» **INSTRUCTIONS FOR THE TASK**
Each entry must be printed again without a single change.

» **Dataset items**

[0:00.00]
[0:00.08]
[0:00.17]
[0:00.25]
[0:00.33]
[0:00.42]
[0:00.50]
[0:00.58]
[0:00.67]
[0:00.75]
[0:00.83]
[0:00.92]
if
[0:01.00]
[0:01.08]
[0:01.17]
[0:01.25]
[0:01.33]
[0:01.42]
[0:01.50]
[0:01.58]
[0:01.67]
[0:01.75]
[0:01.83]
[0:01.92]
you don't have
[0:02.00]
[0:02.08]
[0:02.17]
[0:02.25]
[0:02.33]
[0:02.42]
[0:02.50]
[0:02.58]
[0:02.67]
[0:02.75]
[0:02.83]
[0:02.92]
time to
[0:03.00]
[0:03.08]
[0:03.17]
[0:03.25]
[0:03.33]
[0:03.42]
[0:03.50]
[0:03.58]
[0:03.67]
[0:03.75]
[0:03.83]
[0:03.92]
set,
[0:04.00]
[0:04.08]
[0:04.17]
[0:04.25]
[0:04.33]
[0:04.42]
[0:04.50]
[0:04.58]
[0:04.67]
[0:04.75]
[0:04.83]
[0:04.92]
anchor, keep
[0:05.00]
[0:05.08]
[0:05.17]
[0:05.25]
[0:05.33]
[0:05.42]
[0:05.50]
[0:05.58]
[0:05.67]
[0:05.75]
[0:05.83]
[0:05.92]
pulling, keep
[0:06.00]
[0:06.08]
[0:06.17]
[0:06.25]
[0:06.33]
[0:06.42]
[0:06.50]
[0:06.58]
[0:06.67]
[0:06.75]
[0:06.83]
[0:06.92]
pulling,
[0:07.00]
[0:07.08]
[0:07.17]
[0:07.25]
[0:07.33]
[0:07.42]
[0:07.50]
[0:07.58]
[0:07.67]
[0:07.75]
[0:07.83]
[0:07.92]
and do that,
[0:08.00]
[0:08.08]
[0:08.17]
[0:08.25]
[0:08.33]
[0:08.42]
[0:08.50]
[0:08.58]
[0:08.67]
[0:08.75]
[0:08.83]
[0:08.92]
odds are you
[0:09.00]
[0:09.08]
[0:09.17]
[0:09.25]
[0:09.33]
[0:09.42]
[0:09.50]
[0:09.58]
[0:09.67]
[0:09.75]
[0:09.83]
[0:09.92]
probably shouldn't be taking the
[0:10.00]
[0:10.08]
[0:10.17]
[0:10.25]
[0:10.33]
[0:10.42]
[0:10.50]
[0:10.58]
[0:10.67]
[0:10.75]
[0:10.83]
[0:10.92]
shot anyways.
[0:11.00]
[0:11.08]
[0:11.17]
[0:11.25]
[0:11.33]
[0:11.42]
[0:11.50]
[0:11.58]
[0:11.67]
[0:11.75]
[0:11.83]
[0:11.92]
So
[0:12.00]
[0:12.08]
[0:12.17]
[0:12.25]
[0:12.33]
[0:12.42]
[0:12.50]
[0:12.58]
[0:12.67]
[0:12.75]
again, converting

» **RESPONSE TO THE EXERCISE**
[0:00.00]
[0:00.08]
[0:00.17]
[0:00.25]
[0:00.33]
[0:00.42]
[0:00.50]
[0:00.58]
[0:00.67]
[0:00.75]
[0:00.83]
[0:00.92]
if
[0:01.00]
[0:01.08]
[0:01.17]
[0:01.25]
[0:01.33]
[0:01.42]
[0:01.50]
[0:01.58]
[0:01.67]
[0:01.75]
[0:01.83]
[0:01.92]
you don't have
[0:02.00]
[0:02.08]
[0:02.17]
[0:02.25]
[0:02.33]
[0:02.42]
[0:02.50]
[0:02.58]
[0:02.67]
[0:02.75]
[0:02.83]
[0:02.92]
time to
[0:03.00]
[0:03.08]
[0:03.17]
[0:03.25]
[0:03.33]
[0:03.42]
[0:03.50]
[0:03.58]
[0:03.67]
[0:03.75]
[0:03.83]
[0:03.92]
set,
[0:04.00]
[0:04.08]
[0:04.17]
[0:04.25]
[0:04.33]
[0:04.42]
[0:04.50]
[0:04.58]
[0:04.67]
[0:04.75]
[0:04.83]
[0:04.92]
anchor, keep
[0:05.00]
[0:05.08]
[0:05.17]
[0:05.25]
[0:05.33]
[0:05.42]
[0:05.50]
[0:05.58]
[0:05.67]
[0:05.75]
[0:05.83]
[0:05.92]
pulling, keep
[0:06.00]
[0:06.08]
[0:06.17]
[0:06.25]
[0:06.33]
[0:06.42]
[0:06.50]
[0:06.58]
[0:06.67]
[0:06.75]
[0:06.83]
[0:06.92]
pulling,
[0:07.00]
[0:07.08]
[0:07.17]
[0:07.25]
[0:07.33]
[0:07.42]
[0:07.50]
[0:07.58]
[0:07.67]
[0:07.75]
[0:07.83]
[0:07.92]
and do that,
[0:08.00]
[0:08.08]
[0:08.17]
[0:08.25]
[0:08.33]
[0:08.42]
[0:08.50]
[0:08.58]
[0:08.67]
[0:08.75]
[0:08.83]
[0:08.92]
odds are you
[0:09.00]
[0:09.08]
[0:09.17]
[0:09.25]
[0:09.33]
[0:09.42]
[0:09.50]
[0:09.58]
[0:09.67]
[0:09.75]
[0:09.83]
[0:09.92]
probably shouldn't be taking the
[0:10.00]
[0:10.08]
[0:10.17]
[0:10.25]
[0:10.33]
[0:10.42]
[0:10.50]
[0:10.58]
[0:10.67]
[0:10.75]
[0:10.83]
[0:10.92]
shot anyways.
[0:11.00]
[0:11.08]
[0:11.17]
[0:11.25]
[0:11.33]
[0:11.42]
[0:11.50]
[0:11.58]
[0:11.67]
[0:11.75]
[0:11.83]
[0:11.92]
So
[0:12.00]
[0:12.08]
[0:12.17]
[0:12.25]
[0:12.33]
[0:12.42]
[0:12.50]
[0:12.58]
[0:12.67]
[0:12.75]
again, converting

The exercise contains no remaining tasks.